There're several ways to achieve this, but before I jump straight to the answer, I have to mention that if you customize the response returned by the API. Some OData integrations (e.g., PowerBI, OData clients, ... etc.) might not work as expected because of the unconventional response format. But if you're not planning on integrating any OData client with your API this shouldn't be a problem for you.
Another thing is maybe you should have a discussion with the front-end developers at your company to look for errors only when they receive a non-success status code in the response. And they should expect the REST standard error response (i.e., ProblemDetails). The response format they're suggesting is more common in the GraphQL world
Back to the topic, to customize the OData response, You can do that via the controller's action method.
public IActionResult Get(ODataQueryOptions<WeatherForecast> odataOptions)
{
var data = odataOptions.ApplyTo(_dbContext.Forecasts);
var odataFeature = HttpContext.ODataFeature();
var response = new WeatherApiEnvelope()
{
Data = new WeatherApiDataEnvelope()
{
Count = odataFeature.TotalCount,
Items = data,
Type = odataFeature.Path.GetEdmType().AsElementType().FullTypeName()
}
};
return Ok(response);
}
In this approach, you'll have to remove the EnableQueryAttribute if present and return IActionResult instead of IQueryable, And add ODataQueryOptions as a parameter to the action method).
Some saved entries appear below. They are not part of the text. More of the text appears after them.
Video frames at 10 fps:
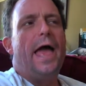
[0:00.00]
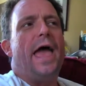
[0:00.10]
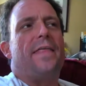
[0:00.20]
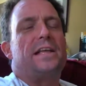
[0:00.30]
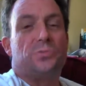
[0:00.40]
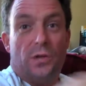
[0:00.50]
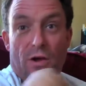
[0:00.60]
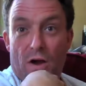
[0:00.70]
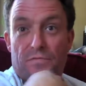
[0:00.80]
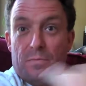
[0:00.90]
And that's really
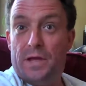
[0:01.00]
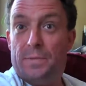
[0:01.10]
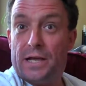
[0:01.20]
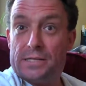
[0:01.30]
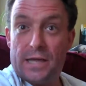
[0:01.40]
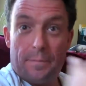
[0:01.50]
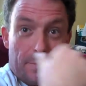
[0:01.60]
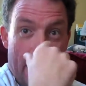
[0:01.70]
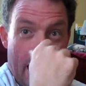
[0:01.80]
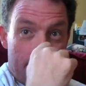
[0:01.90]
hard for me because I'm
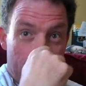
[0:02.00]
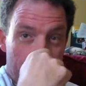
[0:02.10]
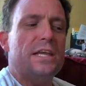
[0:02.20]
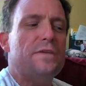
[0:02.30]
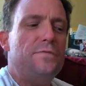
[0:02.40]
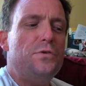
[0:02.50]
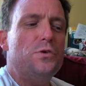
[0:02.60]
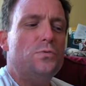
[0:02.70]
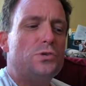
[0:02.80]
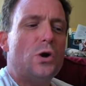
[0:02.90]
Gabby. If
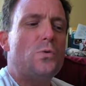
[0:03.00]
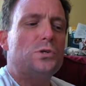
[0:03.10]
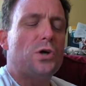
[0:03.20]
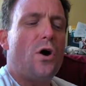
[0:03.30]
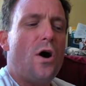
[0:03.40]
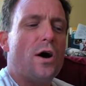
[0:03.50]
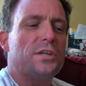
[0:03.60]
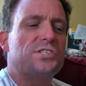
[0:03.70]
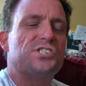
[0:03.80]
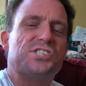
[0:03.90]
you don't talk,
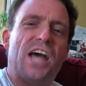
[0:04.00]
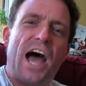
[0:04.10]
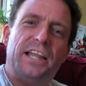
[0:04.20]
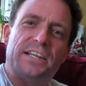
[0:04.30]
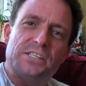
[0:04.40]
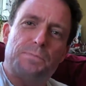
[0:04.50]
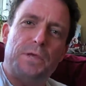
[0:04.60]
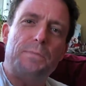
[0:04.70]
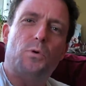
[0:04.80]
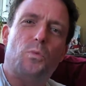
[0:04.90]
silence.
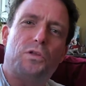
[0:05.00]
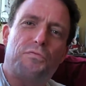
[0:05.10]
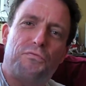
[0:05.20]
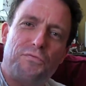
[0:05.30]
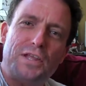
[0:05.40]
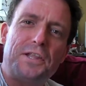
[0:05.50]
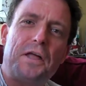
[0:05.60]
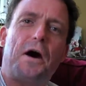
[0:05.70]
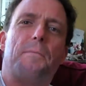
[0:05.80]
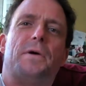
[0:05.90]
People will fill
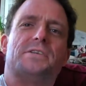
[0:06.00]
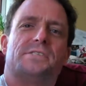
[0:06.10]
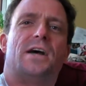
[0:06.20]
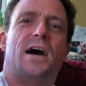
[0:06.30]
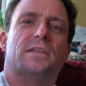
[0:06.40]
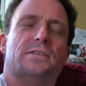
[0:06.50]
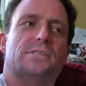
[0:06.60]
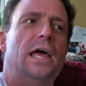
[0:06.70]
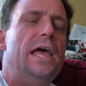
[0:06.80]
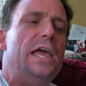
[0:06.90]
up a
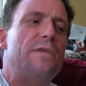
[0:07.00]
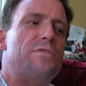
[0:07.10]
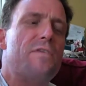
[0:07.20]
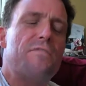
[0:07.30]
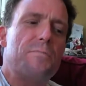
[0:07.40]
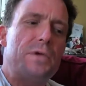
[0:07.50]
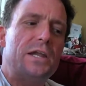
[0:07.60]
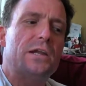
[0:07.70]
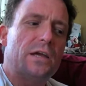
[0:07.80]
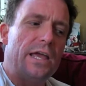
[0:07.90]
silence. If you've ever been
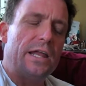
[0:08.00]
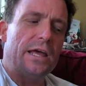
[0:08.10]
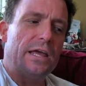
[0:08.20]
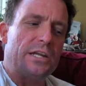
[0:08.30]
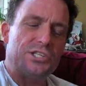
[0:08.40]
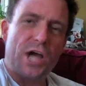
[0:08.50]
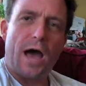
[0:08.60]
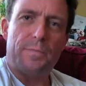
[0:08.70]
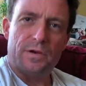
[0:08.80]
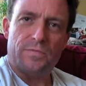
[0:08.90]
in a in a in a
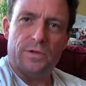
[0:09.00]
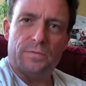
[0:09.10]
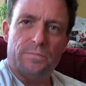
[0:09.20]
job interview,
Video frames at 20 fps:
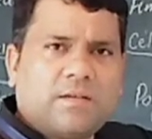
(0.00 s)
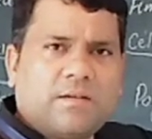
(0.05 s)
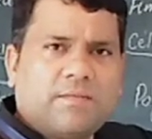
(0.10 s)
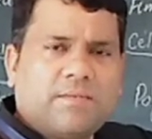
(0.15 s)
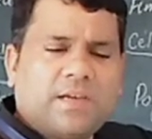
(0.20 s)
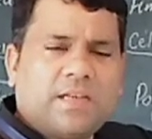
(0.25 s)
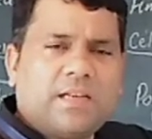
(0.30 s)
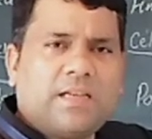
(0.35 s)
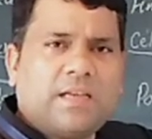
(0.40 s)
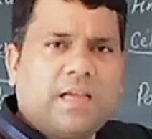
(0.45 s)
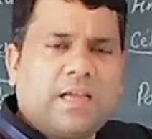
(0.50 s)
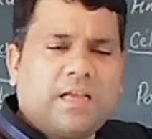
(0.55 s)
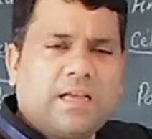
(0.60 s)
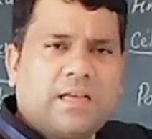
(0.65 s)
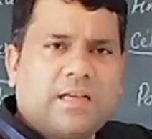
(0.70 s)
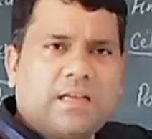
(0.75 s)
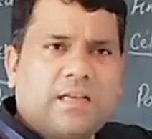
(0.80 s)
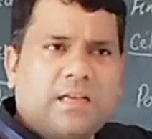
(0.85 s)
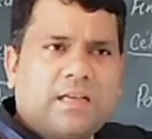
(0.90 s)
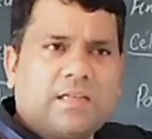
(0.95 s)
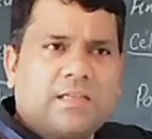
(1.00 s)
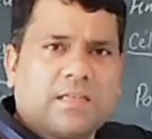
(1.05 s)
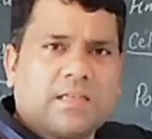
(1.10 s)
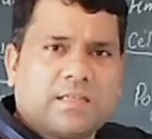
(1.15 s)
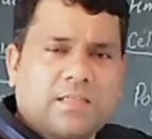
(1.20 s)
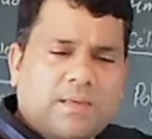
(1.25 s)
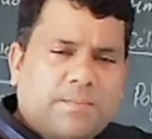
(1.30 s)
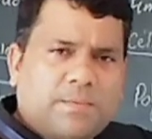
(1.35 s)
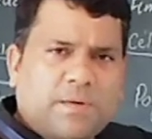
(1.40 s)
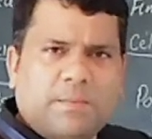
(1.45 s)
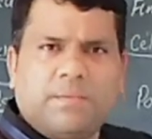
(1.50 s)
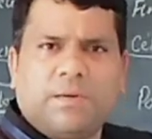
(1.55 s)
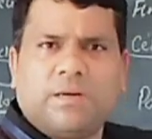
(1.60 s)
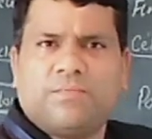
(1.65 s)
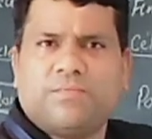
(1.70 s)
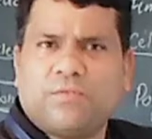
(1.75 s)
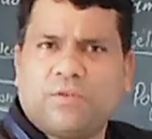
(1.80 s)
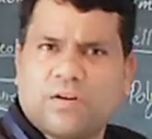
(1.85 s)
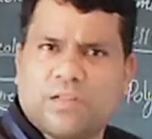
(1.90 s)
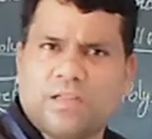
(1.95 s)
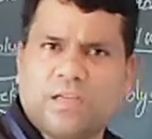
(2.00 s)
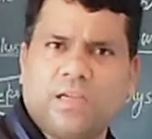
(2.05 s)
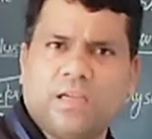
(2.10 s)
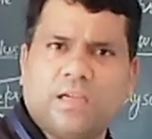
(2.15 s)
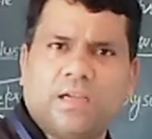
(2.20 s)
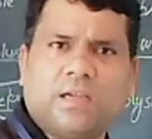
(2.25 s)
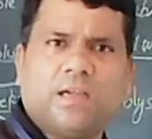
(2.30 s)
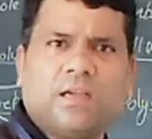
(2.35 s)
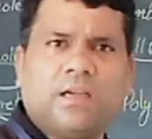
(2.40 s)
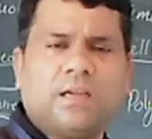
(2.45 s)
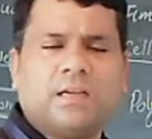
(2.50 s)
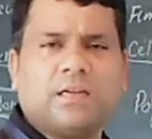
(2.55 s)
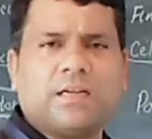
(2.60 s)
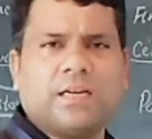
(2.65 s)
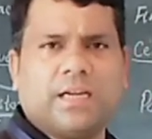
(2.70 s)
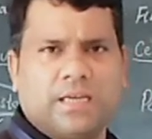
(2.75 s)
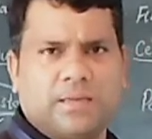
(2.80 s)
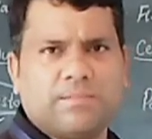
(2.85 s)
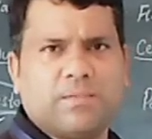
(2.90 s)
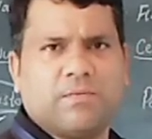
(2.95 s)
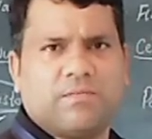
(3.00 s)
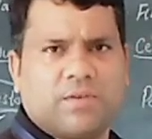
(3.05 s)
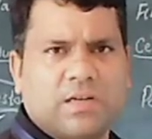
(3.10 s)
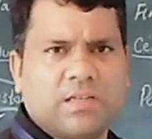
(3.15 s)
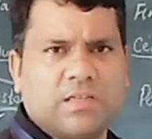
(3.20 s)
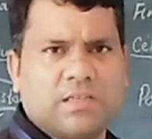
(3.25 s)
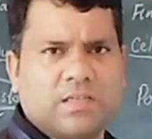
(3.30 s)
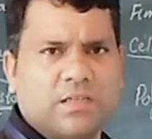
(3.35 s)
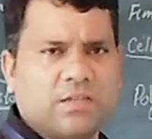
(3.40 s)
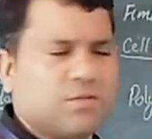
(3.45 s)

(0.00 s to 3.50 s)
very susceptible for the type of a disease.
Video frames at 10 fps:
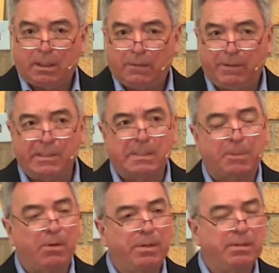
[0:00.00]
If he has
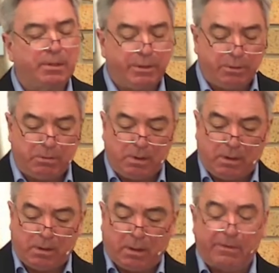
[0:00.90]
spoken to you
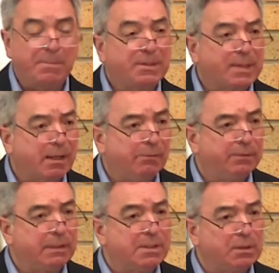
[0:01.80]
of himself
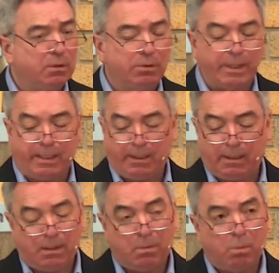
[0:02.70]
and his glory,
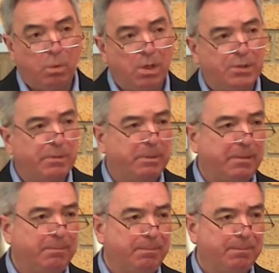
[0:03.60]
worship
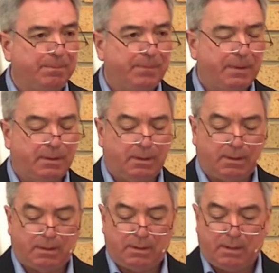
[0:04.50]
him.
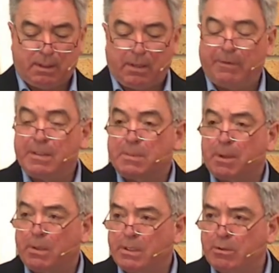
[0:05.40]
If he has
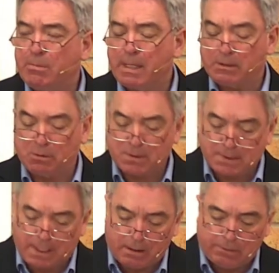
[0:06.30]
spoken to you about
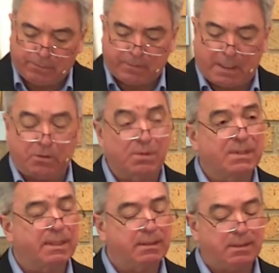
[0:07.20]
yourself and your
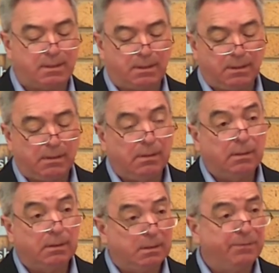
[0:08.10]
sins,
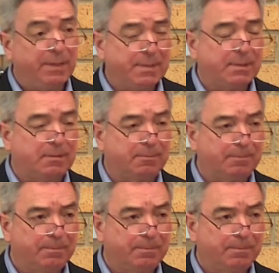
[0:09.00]
confess them.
ODataQueryOptions is an OData-specific model that'll carry the query information from the query string, and it has the method ApplyTo() that'll apply the OData Query (e.g., filters, projections, ... etc.) to an IQueryable.
NOTE: OData does an extra job to get the total count (if you apply $count=true), Because it has to do it without considering data pagination or ($skip and $top) query options. So when you call the ApplyTo() function it'll set the total count in IODataFeature within HttpContext features.
Personally, I like this approach because it gives more control over what I can return from the method (e.g., error response). There's another approach if you want to keep IQueryable as the return type by leveraging OutputFormatters. In short, OutputFormatters executes after the action method returns (including filters), and its sole purpose is to format the response and write it in the response stream.
When you call AddOData() in the Startup, it injects the necessary services for OData, including ODataOutputFormatter, which will format and serialize OData responses. In the example below I will override the default behavior by adding a new ODataOutputFormatter.
//Action Method
[EnableQuery]
public IQueryable<WeatherForecast> Get()
{
return _dbContext.Forecasts;
}
The action method is annotated by EnableQueryAttribute which does exactly what we've done in the previous example (Applying the query to IQueryable).
NOTE: This annotation is required for my implementation to run but you can take it a mile further and apply the query yourself in the output formatter too.
public class WeatherforecastCustomOutputFormatter : ODataOutputFormatter
{
public WeatherforecastCustomOutputFormatter() : base(new List<ODataPayloadKind>
{
ODataPayloadKind.ResourceSet,
ODataPayloadKind.Resource
})
{
SupportedMediaTypes.Add(MediaTypeNames.Application.Json);
SupportedEncodings.Add(Encoding.UTF8);
}
public override Task WriteResponseBodyAsync(OutputFormatterWriteContext context, Encoding selectedEncoding)
{
var odataFeature = context.HttpContext.ODataFeature();
var response = new WeatherApiEnvelope()
{
Data = new WeatherApiDataEnvelope()
{
Count = odataFeature.TotalCount,
Items = context.Object,
Type = odataFeature.Path.GetEdmType().AsElementType().FullTypeName()
}
};
return context.HttpContext.Response.WriteAsync(JsonSerializer.Serialize(response));
}
}
This custom output formatter inherits from ODataOutputFormatter and overrides WriteResponseBodyAsync to achieve the desired behavior.
NOTE: In OData there's this concept of ODataPayloadKind that you can read about here, For the scope of this formatter I included only ResourceSet and Resource which should cover the need to return a list of objects or a single object. Now we should inject this output formatter in our AddControllers().
public void ConfigureServices(IServiceCollection services)
{
services.AddOData(o => o.AddModel(GetEdmModel()).Filter().Select().OrderBy().Expand().SkipToken().Count());
services.AddControllers(options =>
{
options.OutputFormatters.Insert(0, new WeatherforecastCustomOutputFormatter());
});
}
Here I insert my custom OutputFormatter in the first index to make it run before the existing which will not remove the existing ODataOutputFormatter but will override it because it'll run first to handle the request.
NOTE: It's important to call AddOData() before AddControllers in this case. And also my implementation of the formatter is for demonstration only you should handle more cases (e.g., check for nulls, handle errors, use Serialization options, ...etc.)